Dataset excerpts
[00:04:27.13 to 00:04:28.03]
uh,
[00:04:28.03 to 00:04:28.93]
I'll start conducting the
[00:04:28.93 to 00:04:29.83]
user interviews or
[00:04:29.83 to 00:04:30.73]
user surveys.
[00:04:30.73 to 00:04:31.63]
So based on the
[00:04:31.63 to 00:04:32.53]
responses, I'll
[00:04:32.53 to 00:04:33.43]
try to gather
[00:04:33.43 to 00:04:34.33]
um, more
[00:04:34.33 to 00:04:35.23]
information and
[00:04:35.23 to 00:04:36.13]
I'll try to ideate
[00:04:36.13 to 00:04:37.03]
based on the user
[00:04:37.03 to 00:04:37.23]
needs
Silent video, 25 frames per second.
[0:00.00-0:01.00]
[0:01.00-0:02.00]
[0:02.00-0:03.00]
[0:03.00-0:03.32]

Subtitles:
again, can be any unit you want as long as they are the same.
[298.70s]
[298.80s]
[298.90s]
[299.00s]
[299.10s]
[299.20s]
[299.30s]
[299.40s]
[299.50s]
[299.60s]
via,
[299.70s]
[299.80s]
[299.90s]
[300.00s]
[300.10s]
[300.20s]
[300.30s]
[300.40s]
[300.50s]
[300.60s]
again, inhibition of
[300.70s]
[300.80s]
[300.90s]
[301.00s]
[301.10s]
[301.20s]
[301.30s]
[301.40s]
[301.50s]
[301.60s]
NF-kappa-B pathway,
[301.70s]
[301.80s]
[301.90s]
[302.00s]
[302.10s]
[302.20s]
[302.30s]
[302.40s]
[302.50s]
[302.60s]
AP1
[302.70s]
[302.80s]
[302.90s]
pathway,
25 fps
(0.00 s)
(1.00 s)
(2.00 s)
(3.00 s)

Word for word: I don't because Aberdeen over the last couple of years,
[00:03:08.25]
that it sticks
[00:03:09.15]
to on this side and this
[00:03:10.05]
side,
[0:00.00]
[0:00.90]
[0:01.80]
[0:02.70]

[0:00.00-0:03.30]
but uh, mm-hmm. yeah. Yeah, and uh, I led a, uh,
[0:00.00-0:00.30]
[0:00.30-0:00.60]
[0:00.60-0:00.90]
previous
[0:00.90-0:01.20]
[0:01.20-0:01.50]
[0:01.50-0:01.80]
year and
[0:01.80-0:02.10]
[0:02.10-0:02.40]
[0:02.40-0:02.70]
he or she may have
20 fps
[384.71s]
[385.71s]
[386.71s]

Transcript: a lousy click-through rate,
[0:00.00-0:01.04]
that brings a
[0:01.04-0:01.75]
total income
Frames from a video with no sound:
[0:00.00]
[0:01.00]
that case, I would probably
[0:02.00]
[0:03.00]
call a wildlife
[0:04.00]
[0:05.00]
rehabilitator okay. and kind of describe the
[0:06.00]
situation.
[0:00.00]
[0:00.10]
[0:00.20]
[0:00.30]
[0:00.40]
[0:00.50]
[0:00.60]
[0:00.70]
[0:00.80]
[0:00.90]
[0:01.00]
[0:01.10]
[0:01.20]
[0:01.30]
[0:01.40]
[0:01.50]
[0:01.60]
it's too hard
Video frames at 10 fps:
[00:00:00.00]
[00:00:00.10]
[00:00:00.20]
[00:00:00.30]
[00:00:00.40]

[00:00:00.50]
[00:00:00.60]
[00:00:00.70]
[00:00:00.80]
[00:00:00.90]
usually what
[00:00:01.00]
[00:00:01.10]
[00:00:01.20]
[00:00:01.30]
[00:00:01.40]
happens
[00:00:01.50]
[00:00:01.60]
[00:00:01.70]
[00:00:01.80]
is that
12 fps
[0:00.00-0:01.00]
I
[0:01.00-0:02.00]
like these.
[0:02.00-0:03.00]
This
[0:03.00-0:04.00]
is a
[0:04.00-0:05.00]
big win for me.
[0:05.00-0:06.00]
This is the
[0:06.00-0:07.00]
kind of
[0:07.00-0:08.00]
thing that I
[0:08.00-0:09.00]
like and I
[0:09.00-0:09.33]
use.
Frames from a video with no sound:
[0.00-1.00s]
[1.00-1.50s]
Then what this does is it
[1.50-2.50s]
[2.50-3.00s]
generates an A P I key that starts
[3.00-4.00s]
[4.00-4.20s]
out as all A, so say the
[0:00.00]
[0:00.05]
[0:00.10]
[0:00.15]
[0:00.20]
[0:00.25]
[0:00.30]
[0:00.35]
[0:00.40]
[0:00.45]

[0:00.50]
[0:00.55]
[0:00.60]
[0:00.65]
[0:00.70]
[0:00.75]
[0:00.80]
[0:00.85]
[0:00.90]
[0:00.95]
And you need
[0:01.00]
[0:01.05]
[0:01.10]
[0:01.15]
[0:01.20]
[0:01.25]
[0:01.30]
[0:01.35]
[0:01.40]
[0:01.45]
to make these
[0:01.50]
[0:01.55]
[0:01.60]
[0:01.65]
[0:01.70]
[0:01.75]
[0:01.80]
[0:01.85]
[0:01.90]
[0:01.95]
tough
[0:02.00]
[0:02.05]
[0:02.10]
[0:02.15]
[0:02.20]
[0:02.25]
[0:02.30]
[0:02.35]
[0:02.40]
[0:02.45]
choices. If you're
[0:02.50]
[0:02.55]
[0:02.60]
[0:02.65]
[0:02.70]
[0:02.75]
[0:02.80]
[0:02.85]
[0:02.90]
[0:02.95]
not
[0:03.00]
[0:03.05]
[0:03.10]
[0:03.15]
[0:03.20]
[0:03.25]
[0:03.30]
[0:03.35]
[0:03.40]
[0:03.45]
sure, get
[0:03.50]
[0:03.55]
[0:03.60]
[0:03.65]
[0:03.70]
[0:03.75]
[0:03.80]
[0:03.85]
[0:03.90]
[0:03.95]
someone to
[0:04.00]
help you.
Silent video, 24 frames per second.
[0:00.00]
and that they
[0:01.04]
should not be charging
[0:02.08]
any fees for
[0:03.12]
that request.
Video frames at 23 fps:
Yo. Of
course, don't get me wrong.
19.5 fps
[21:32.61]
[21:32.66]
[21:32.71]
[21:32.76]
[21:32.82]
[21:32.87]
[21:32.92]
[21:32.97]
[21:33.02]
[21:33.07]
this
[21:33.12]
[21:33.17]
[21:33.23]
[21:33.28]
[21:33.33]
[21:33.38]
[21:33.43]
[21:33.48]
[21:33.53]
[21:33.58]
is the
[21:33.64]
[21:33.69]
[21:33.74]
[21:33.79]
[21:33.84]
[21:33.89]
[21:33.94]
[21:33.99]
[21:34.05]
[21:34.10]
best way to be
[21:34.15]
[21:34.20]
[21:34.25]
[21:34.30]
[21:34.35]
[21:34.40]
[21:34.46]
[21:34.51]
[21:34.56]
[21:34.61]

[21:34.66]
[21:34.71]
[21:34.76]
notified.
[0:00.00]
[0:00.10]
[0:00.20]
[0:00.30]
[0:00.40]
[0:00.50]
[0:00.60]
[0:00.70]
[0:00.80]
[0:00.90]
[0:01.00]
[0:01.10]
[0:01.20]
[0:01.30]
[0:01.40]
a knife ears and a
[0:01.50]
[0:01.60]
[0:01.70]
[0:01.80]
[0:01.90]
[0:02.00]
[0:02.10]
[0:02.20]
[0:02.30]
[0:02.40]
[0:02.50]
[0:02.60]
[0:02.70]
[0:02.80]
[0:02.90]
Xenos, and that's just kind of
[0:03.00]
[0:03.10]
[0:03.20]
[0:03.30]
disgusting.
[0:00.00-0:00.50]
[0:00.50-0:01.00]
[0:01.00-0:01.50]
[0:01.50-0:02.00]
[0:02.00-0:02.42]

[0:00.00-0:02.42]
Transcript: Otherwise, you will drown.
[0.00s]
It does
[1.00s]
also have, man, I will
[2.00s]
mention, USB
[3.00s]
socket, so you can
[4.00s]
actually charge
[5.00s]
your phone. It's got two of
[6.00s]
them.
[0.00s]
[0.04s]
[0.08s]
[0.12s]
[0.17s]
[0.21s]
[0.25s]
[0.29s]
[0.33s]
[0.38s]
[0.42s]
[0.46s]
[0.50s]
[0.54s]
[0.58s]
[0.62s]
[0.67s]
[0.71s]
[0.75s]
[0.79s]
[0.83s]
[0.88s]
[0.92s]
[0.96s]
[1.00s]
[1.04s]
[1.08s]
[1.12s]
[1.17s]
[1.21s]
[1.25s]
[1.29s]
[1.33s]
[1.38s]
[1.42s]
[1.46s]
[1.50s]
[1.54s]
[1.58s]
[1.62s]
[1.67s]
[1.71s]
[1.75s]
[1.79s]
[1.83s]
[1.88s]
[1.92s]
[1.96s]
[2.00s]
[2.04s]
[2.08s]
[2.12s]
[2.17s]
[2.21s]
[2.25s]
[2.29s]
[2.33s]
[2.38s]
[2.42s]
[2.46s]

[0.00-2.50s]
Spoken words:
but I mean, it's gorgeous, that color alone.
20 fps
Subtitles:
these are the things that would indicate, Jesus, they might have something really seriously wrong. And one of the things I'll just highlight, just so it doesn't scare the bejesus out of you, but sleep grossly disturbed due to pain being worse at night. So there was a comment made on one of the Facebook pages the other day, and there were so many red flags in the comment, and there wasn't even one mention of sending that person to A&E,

# ASSIGNMENT:
Every line in the data that holds the string "second" should be copied.

# ANSWER TO THE PROBLEM:
Silent video, 25 frames per second.
Silent video, 24 frames per second.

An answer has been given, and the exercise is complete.